Ламберт предложил рассматривать звезды не как независимые тела, но как объединенные в одну систему, наподобие солнечной, только с тем отличием, что в центре системы звезд может находиться, согласно Ламберту, огромное темное массивное тело, вокруг которого вращаются звезды, как планеты вокруг Солнца. "Можно задаться вопросом, - пишет Ламберт, - позволяют ли космологические или механические основания допустить, что система неподвижных звезд вращается лишь вокруг собственного центра тяжести, или же в этой, как и в меньших системах, должны находиться тела достаточно большой массы?" (Cf. Cosmologische Briefe ueber die Einrichtung des Weltbaues. Ausgefertigt von J.H. Lambert. Augspurg, 1761, S. xxi). Это и есть то самое "поперечное и криволинейное движение", которого не сумел обнаружить Бошкович и которое помогает звездам избежать сближения друг с другом из-за взаимного притяжения и окончательного слияния в единую бесформенную массу.

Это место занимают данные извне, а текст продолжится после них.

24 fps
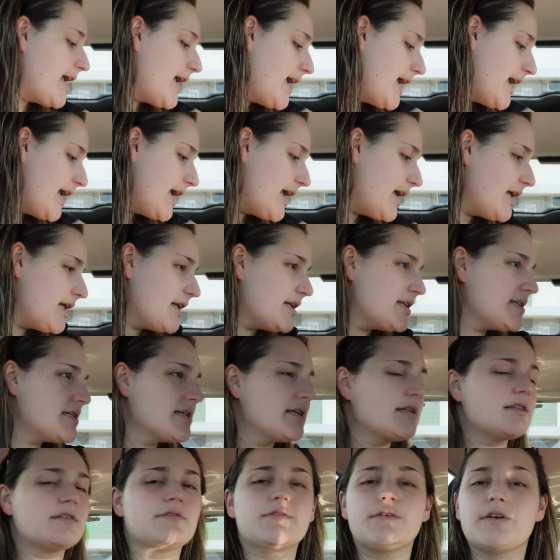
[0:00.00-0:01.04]

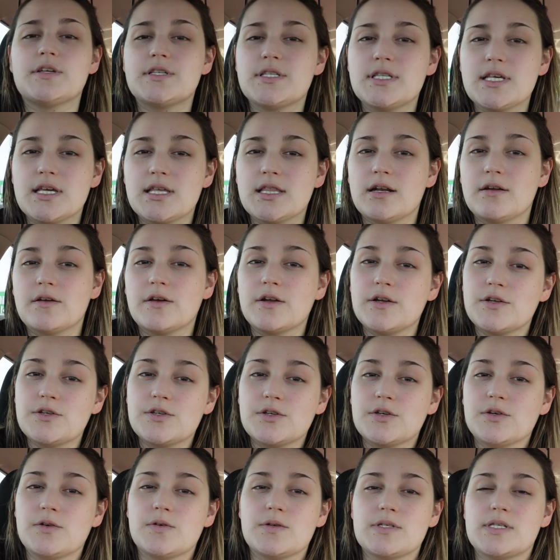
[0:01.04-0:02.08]
and the first thing that I'm gonna
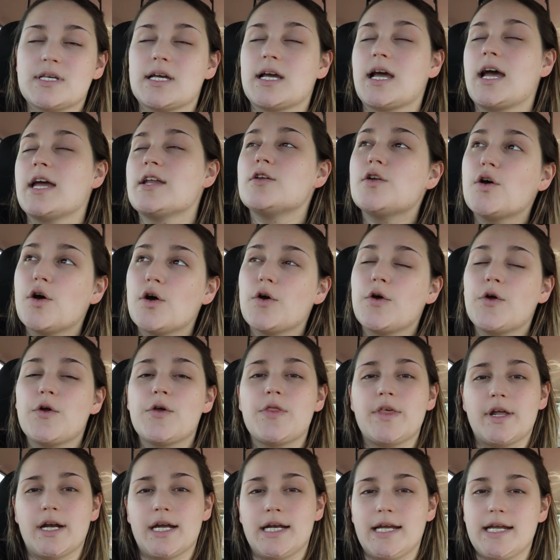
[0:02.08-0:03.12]
do is, like, I
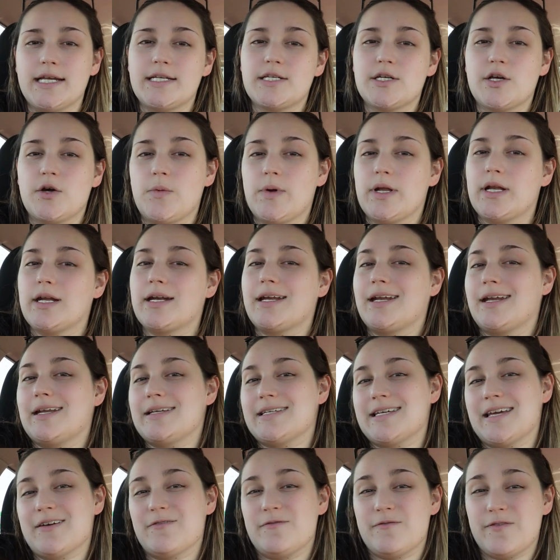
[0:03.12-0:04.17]
know that I need to go in and I
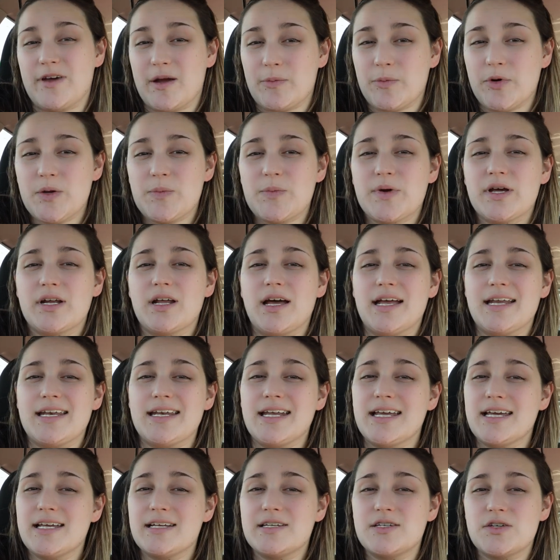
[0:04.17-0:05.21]
need to get fabric, but I
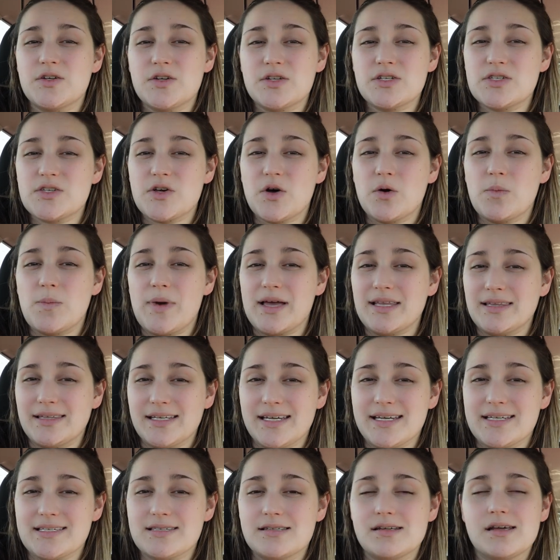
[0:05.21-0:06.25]
need to consult my
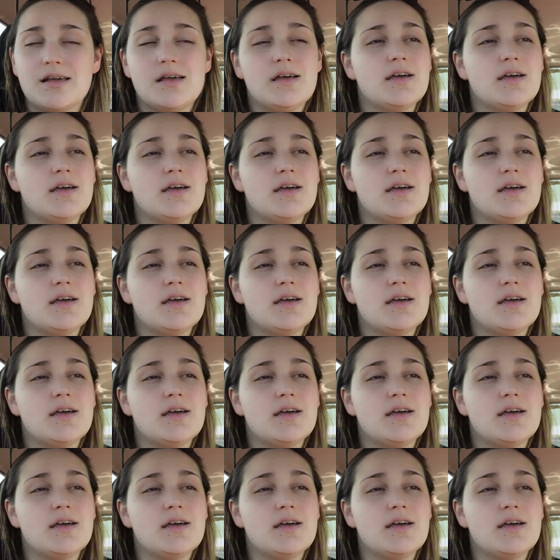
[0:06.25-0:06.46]
list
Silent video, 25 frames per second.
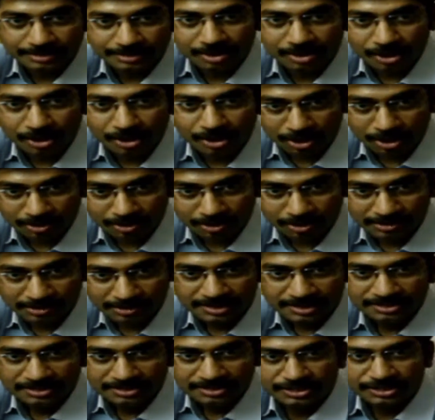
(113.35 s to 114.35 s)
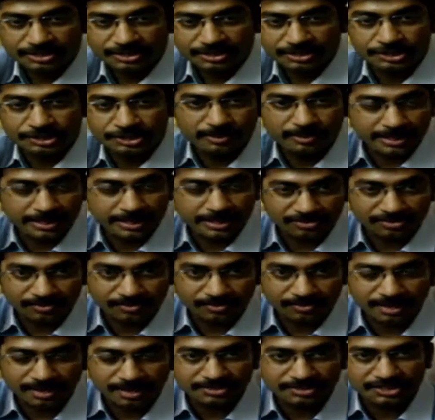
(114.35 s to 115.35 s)
Or just during a
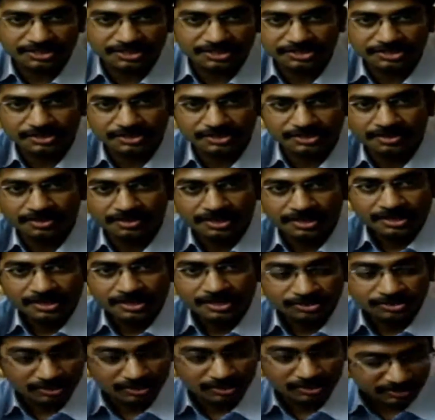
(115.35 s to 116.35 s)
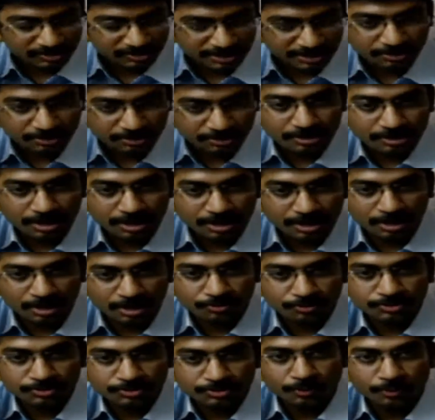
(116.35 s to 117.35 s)
transition, just enter your house
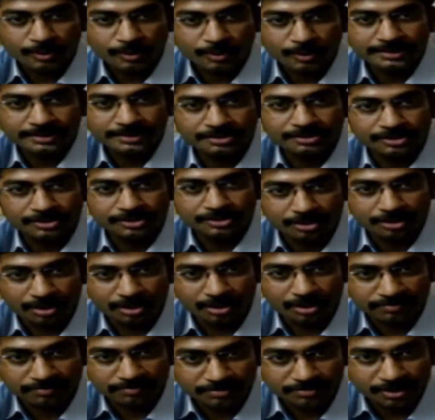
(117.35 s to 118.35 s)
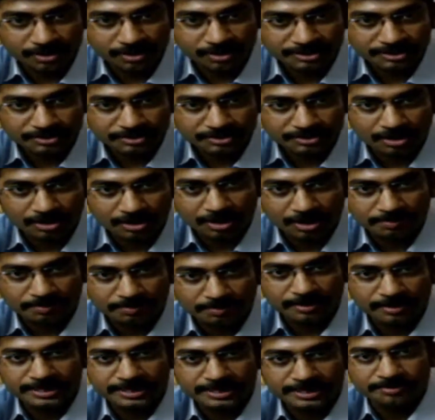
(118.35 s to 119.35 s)
where there is a lot of noise in the hall,
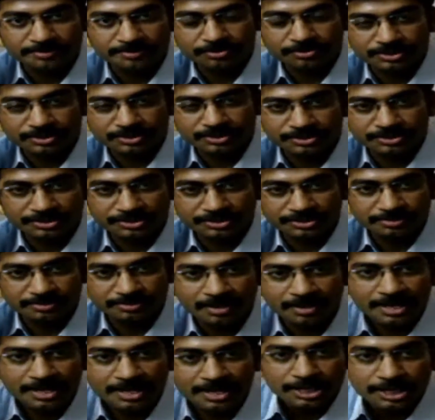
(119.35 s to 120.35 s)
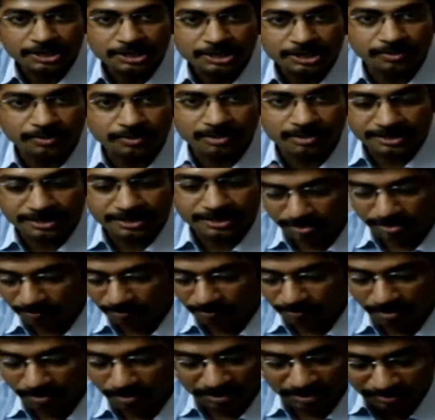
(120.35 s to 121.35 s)
play the music system, you will hear
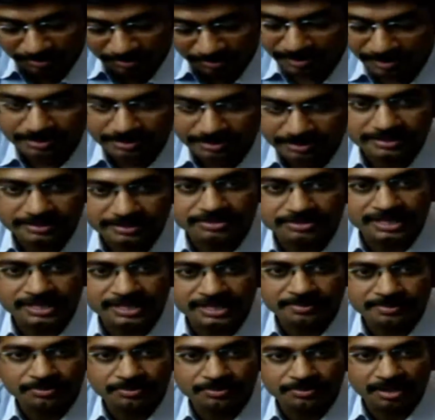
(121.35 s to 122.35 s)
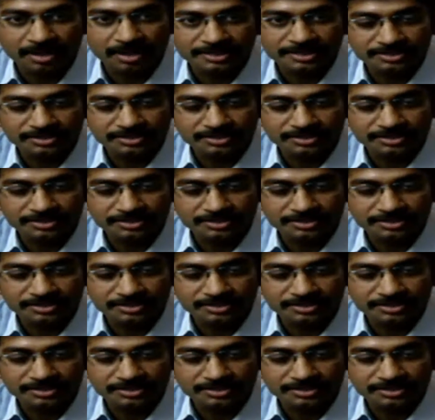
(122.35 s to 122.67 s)
approximately the same noise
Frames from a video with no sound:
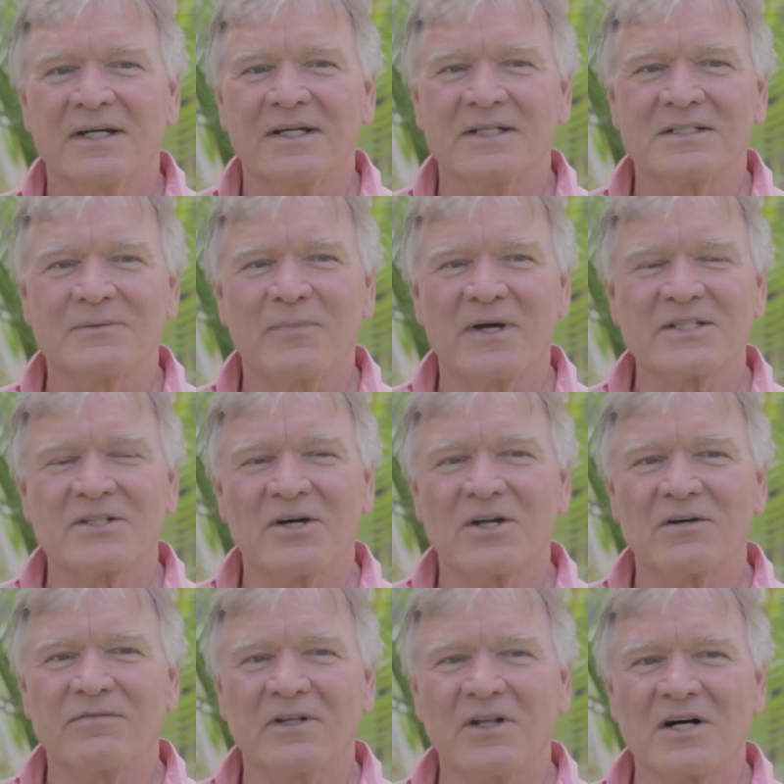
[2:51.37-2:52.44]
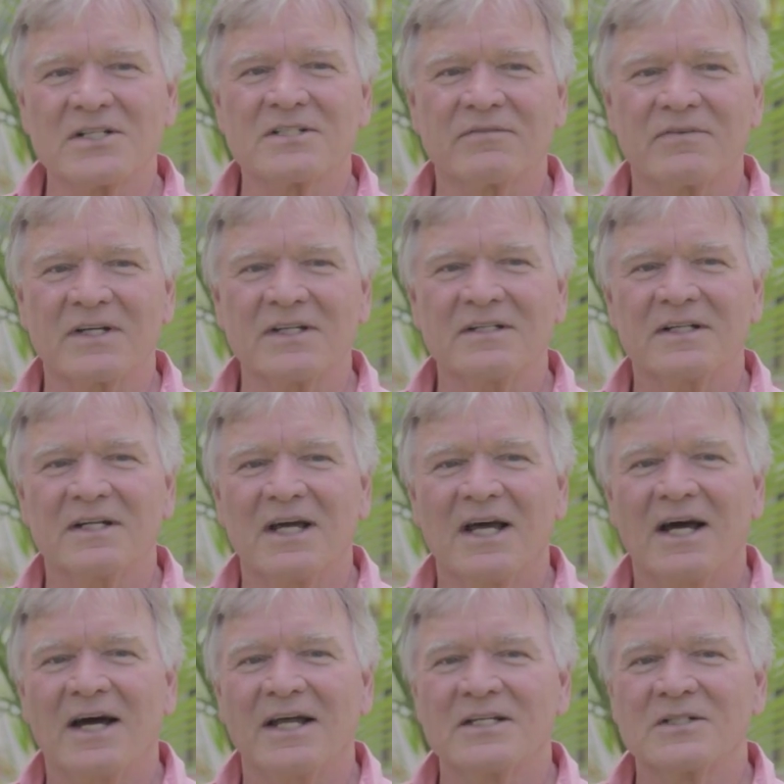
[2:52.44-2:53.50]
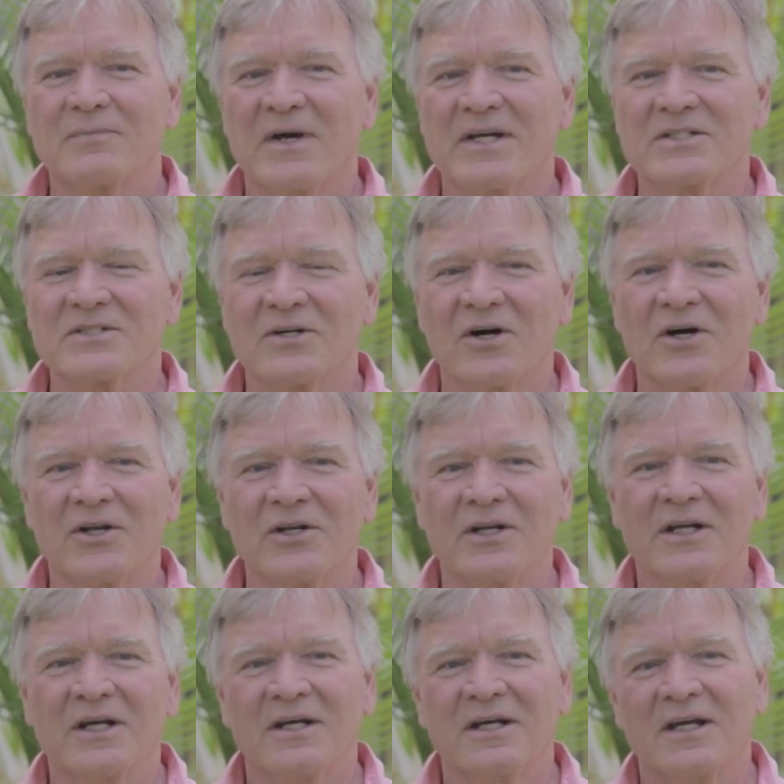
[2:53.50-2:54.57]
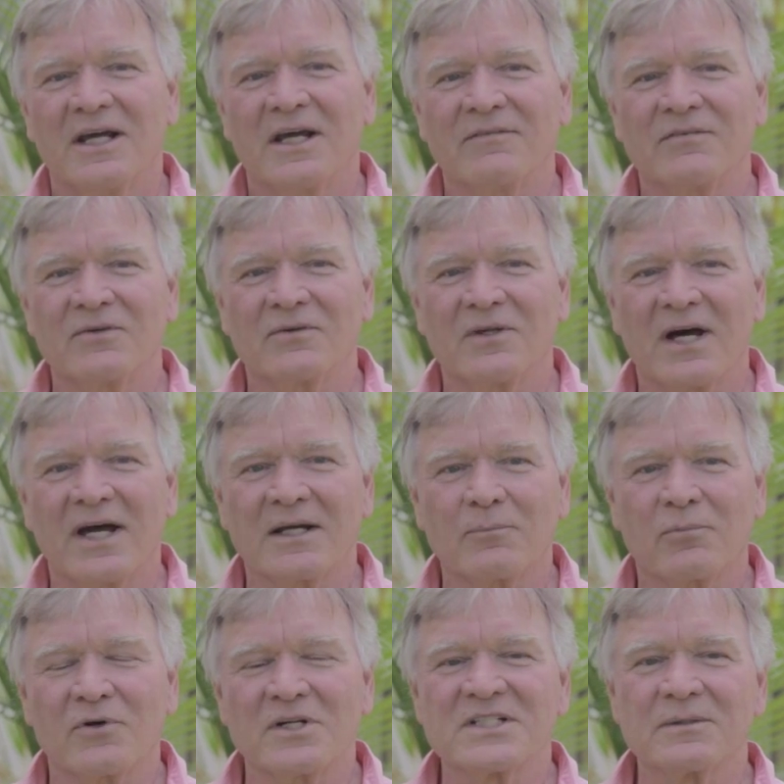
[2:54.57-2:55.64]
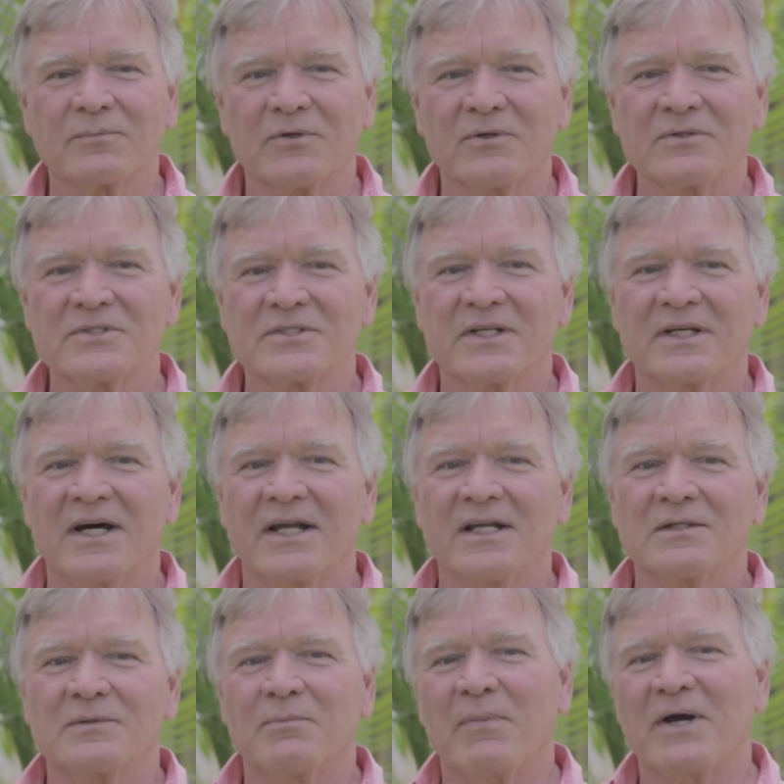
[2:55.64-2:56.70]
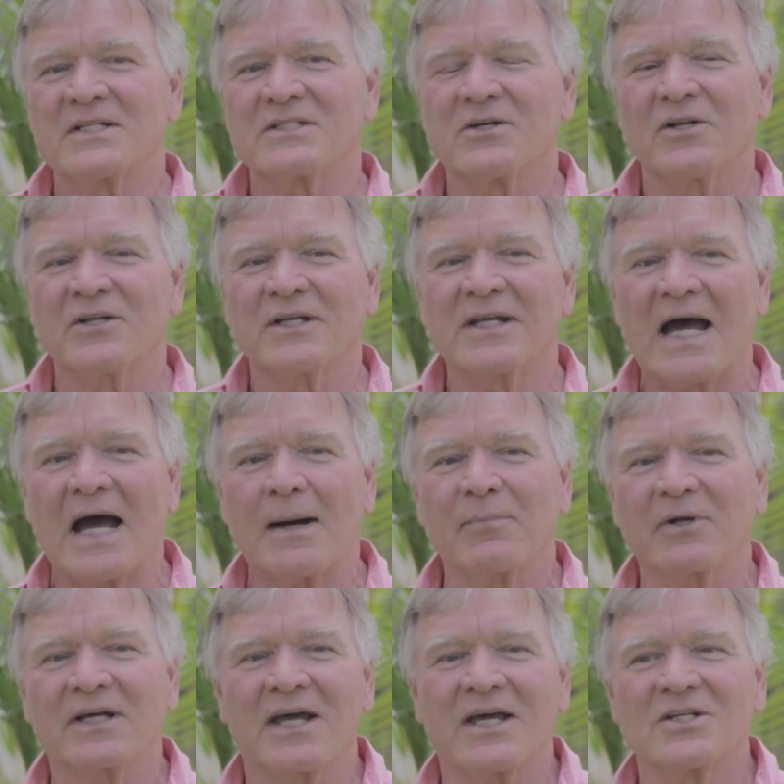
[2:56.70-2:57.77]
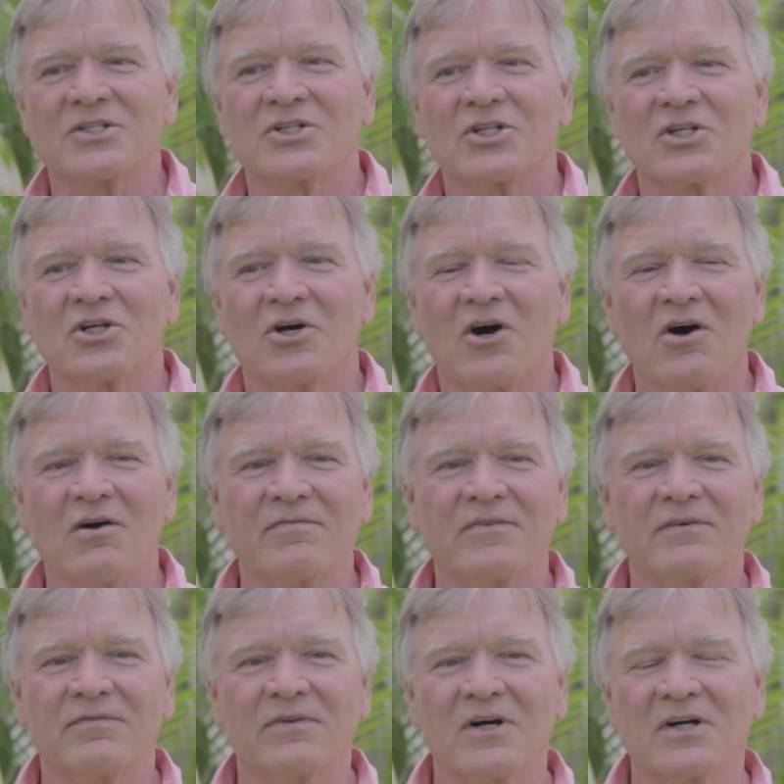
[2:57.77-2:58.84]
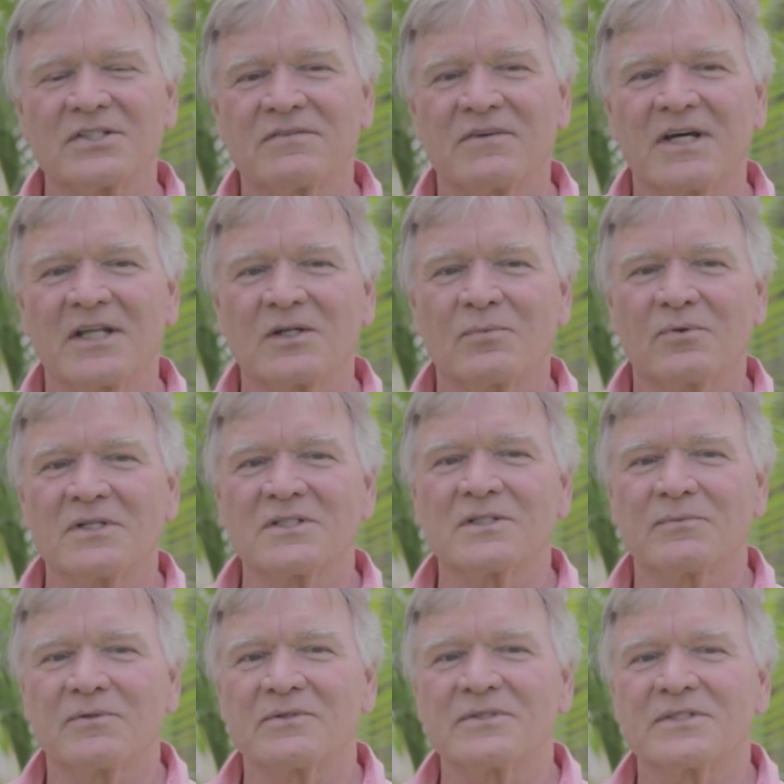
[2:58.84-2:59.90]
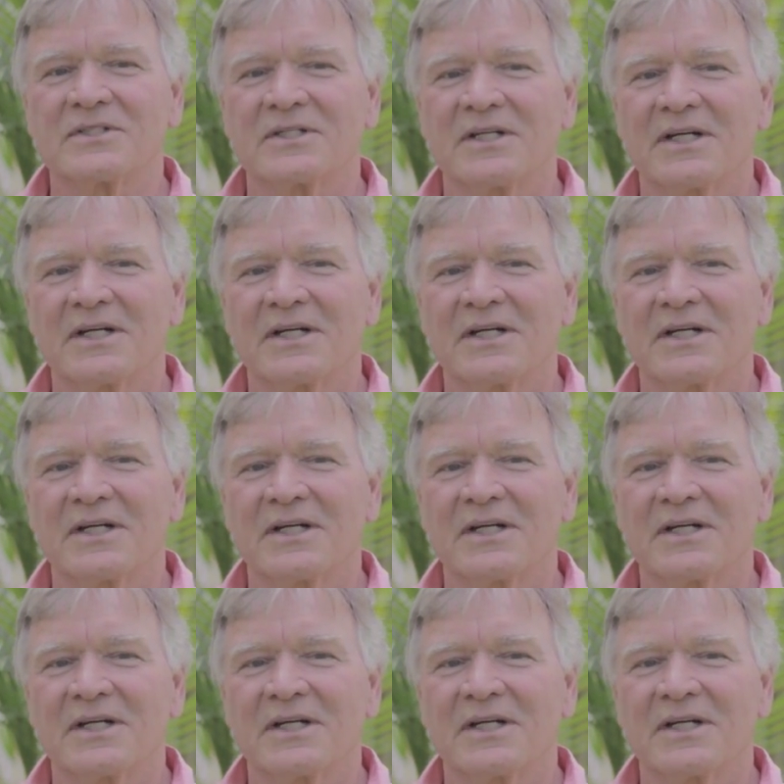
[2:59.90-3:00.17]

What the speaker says: It's based on a philosophy, and it's based on, if you like, principles, and it's based on an application of the philosophy and the principles.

Вернемся теперь снова к Бошковичу. Он был первым, кто обратил внимание на то, что сила тяготения убывает по тому же закону, что и освещенность. Из этого он делает правильный вывод, что суммарное тяготение, испытываемое Землей со стороны звезд, относится к тяготению, испытываемому Землей от Солнца, самое большее как свет звезд к свету Солнца:
"Кроме того, не присуще моей системе противоречие, касающееся неподвижности звезд, что обычно приводят в качестве возражения против ньютоновского всемирного тяготения, а именно, что звезды должны под действием взаимного притяжения приближаться друг к другу и в конце концов слиться в единую массу. Некоторые отвечают на это, что мир бесконечен и поэтому любая из неподвижных звезд одинаково притягивается во всех направлениях. Но я считаю, что в вещах, существующих реально, абсолютная бесконечность наличествовать не может. Некоторые указывают на огромные расстояния, которые не позволяют движению, возникающему в звездах под действием силы тяготения, восприниматься нашими чувствами даже после многих и многих веков. Они говорят совершенную правду, ибо если мы будем рассматривать неподвижные звезды как тела, подобные нашему Солнцу, или хотя бы допустим, что отношение интенсивностей света, который они испускают, ненамного отличается от отношения их масс, то поскольку и сила тяготения пропорциональна самим массам и, кроме того, как сила тяготения, так и интенсивность света убывают обратно пропорционально квадрату расстояния, то получится, что сила, с которой наша Солнечная система притягивается всеми звездами, относится к силе, с которой Земля притягивается к Солнцу,[...] как интенсивность всего света, который исходит от неподвижных звезд, к интенсивности света, который исходит от Солнца, а это отношение такое же, как отношение ночи к дню в том, что касается освещенности. Сколь ничтожно малое движение отсюда может воспоследовать за то время, о котором мы можем что-либо узнать, всем очевидно" (Theoria philosophiae naturalis redacta ad unicum legem virium in natura existentium auctore P. Rogerio Josepho Boscovich. Venetiis, 1763, p. 184).
Здесь Бошкович вплотную подходит к формулированию фотометрического парадокса бесконечной вселенной, т.е. бесконечной освещенности ночного неба, логически вытекающей из учения о бесконечности вселенной. Факт, который отметил Бошкович, а именно, что звезды дают ничтожный вклад в освещенность, свидетельствует о том, что их число конечно. Но конечное число неподвижных звезд, подчиняющихся закону всемирного тяготения, неизбежно когда-нибудь сольется в одну бесформенную массу. Это показывает противоречивость ньютоновской системы мира. Со всеми этими парадоксами временно удалось справиться Бошковичу и Ламберту, но окончательно они были объяснены лишь тогда, когда наш мир перестали считать евклидовым. Это произошло лишь в XIX веке.